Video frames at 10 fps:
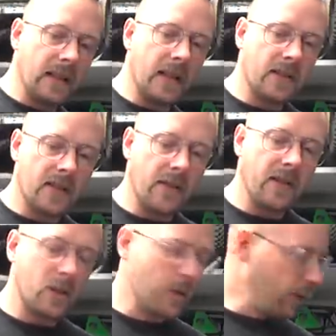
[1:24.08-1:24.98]
d'un
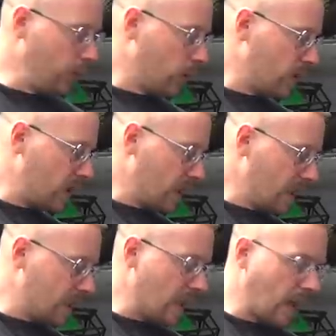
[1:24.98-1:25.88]
Savage Flux
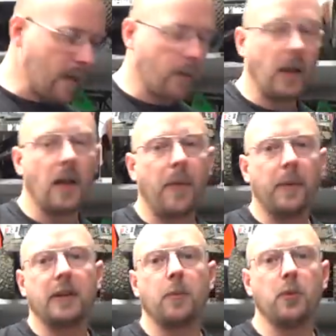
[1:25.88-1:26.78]
XL. Voilà,
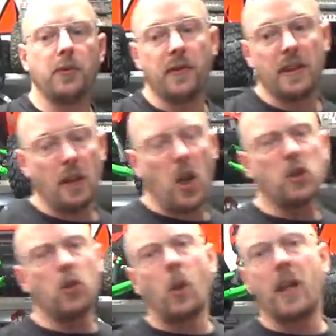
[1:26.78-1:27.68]
papa pouf, il va dire non,
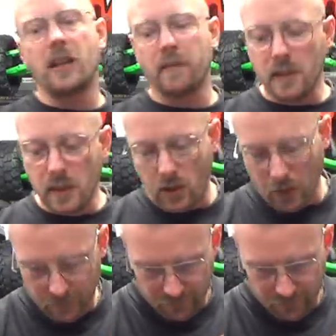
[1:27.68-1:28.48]
j'ai 390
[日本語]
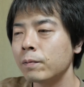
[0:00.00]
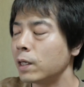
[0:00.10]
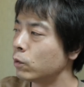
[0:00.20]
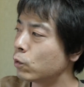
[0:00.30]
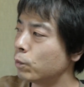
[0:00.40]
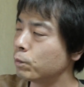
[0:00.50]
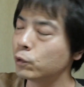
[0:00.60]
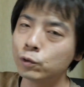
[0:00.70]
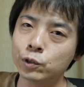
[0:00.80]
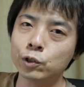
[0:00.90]
まあ、あのトップ
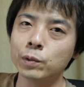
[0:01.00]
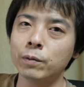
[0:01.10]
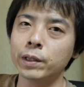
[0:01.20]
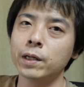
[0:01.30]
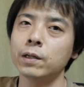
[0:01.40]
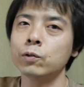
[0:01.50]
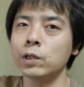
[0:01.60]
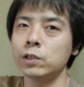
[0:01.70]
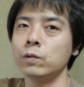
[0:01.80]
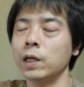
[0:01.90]
ユーチューバー みたいな
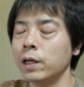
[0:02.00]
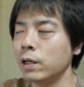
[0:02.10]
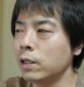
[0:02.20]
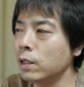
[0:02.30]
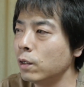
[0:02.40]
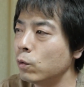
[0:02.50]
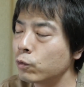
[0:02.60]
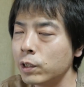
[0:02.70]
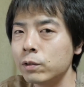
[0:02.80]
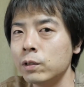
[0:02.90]
人たちはお
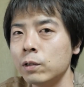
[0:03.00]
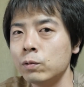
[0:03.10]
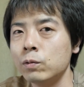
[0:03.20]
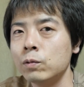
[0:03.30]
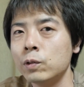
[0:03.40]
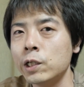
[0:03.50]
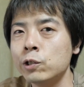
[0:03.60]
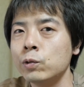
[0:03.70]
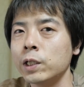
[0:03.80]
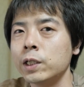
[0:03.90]
そらくあの同じ
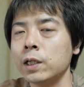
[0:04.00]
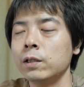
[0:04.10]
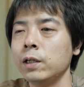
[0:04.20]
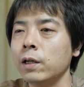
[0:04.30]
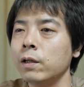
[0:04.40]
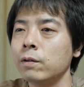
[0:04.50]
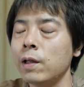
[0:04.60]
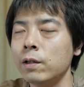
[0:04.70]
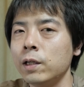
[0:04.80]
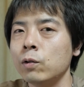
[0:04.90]
ような期間で
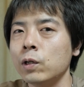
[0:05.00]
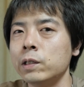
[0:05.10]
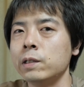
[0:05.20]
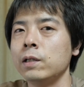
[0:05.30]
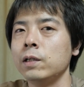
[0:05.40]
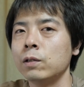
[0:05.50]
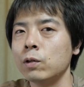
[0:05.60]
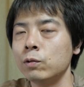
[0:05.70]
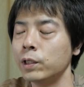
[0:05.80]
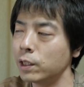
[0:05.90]
せんにんとかにせんにんと
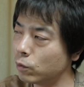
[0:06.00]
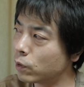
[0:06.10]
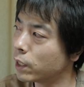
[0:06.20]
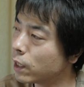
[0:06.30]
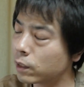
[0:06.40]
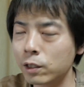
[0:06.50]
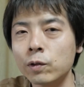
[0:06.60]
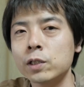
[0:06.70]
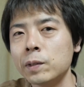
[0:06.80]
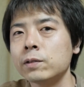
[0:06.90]
か増えてるのかなって気
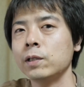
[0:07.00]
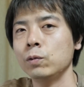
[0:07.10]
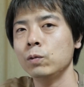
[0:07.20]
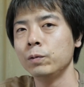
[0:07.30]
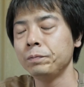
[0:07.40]
がしますけど、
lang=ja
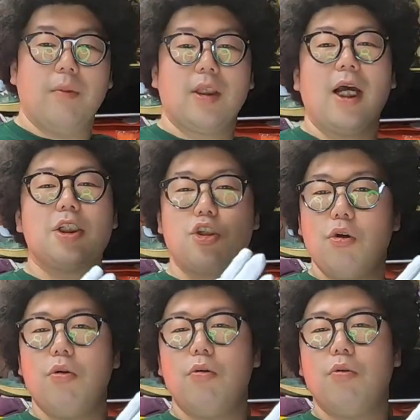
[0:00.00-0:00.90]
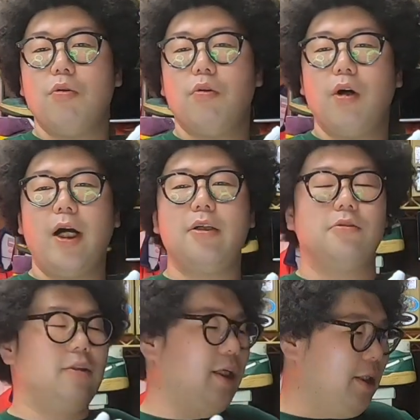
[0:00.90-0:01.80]
まあ多少入
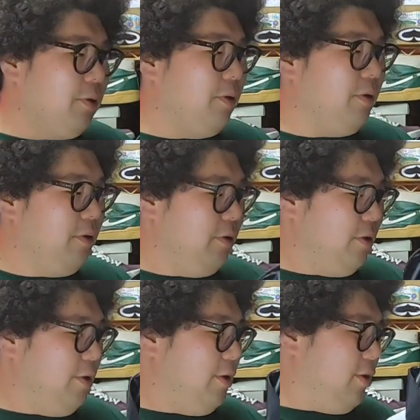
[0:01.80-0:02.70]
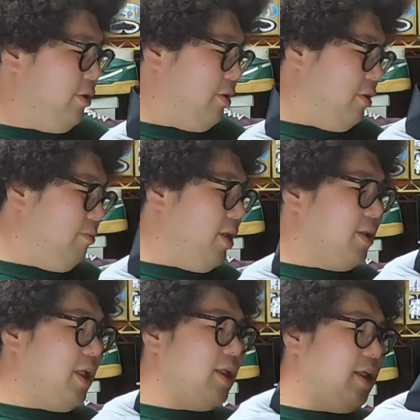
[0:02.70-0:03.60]
るんだけど、まあ
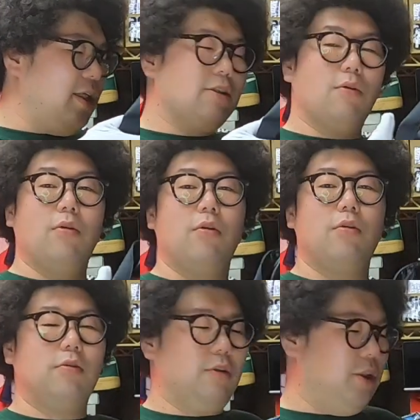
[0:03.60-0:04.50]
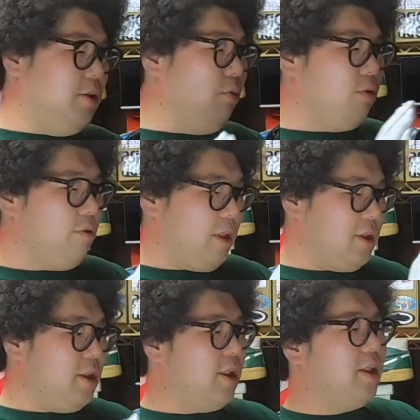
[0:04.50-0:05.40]
ただね、紐とか
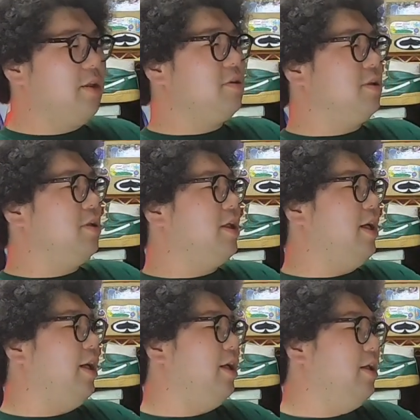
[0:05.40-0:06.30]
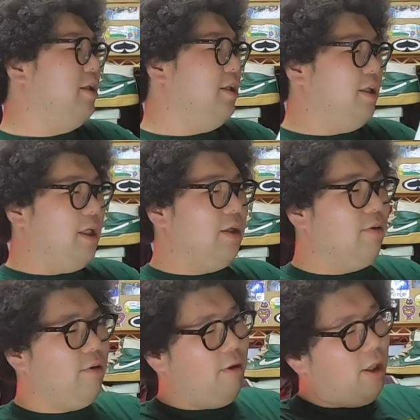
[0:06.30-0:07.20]
全体的な作りが、
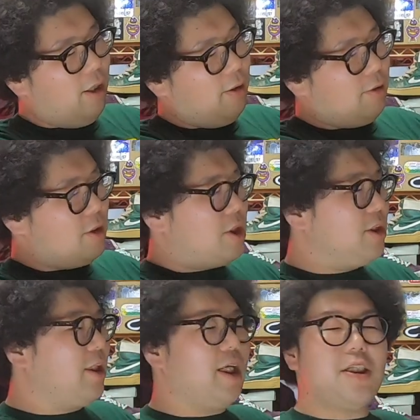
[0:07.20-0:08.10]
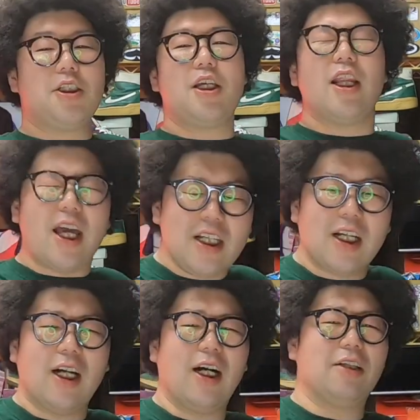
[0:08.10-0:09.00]
しっかりしてない
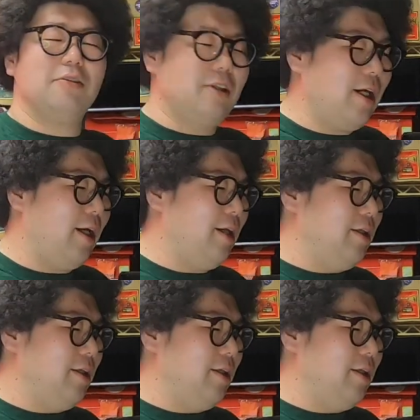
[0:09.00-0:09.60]
感があるんで、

EXERCISE GOAL: Repeat the records above word for word, keeping no pictures in the copy.

WRITTEN ANSWER:
Video frames at 10 fps:
[1:24.08-1:24.98]
d'un
[1:24.98-1:25.88]
Savage Flux
[1:25.88-1:26.78]
XL. Voilà,
[1:26.78-1:27.68]
papa pouf, il va dire non,
[1:27.68-1:28.48]
j'ai 390
[日本語]
[0:00.00]
[0:00.10]
[0:00.20]
[0:00.30]
[0:00.40]
[0:00.50]
[0:00.60]
[0:00.70]
[0:00.80]
[0:00.90]
まあ、あのトップ
[0:01.00]
[0:01.10]
[0:01.20]
[0:01.30]
[0:01.40]
[0:01.50]
[0:01.60]
[0:01.70]
[0:01.80]
[0:01.90]
ユーチューバー みたいな
[0:02.00]
[0:02.10]
[0:02.20]
[0:02.30]
[0:02.40]
[0:02.50]
[0:02.60]
[0:02.70]
[0:02.80]
[0:02.90]
人たちはお
[0:03.00]
[0:03.10]
[0:03.20]
[0:03.30]
[0:03.40]
[0:03.50]
[0:03.60]
[0:03.70]
[0:03.80]
[0:03.90]
そらくあの同じ
[0:04.00]
[0:04.10]
[0:04.20]
[0:04.30]
[0:04.40]
[0:04.50]
[0:04.60]
[0:04.70]
[0:04.80]
[0:04.90]
ような期間で
[0:05.00]
[0:05.10]
[0:05.20]
[0:05.30]
[0:05.40]
[0:05.50]
[0:05.60]
[0:05.70]
[0:05.80]
[0:05.90]
せんにんとかにせんにんと
[0:06.00]
[0:06.10]
[0:06.20]
[0:06.30]
[0:06.40]
[0:06.50]
[0:06.60]
[0:06.70]
[0:06.80]
[0:06.90]
か増えてるのかなって気
[0:07.00]
[0:07.10]
[0:07.20]
[0:07.30]
[0:07.40]
がしますけど、
lang=ja
[0:00.00-0:00.90]
[0:00.90-0:01.80]
まあ多少入
[0:01.80-0:02.70]
[0:02.70-0:03.60]
るんだけど、まあ
[0:03.60-0:04.50]
[0:04.50-0:05.40]
ただね、紐とか
[0:05.40-0:06.30]
[0:06.30-0:07.20]
全体的な作りが、
[0:07.20-0:08.10]
[0:08.10-0:09.00]
しっかりしてない
[0:09.00-0:09.60]
感があるんで、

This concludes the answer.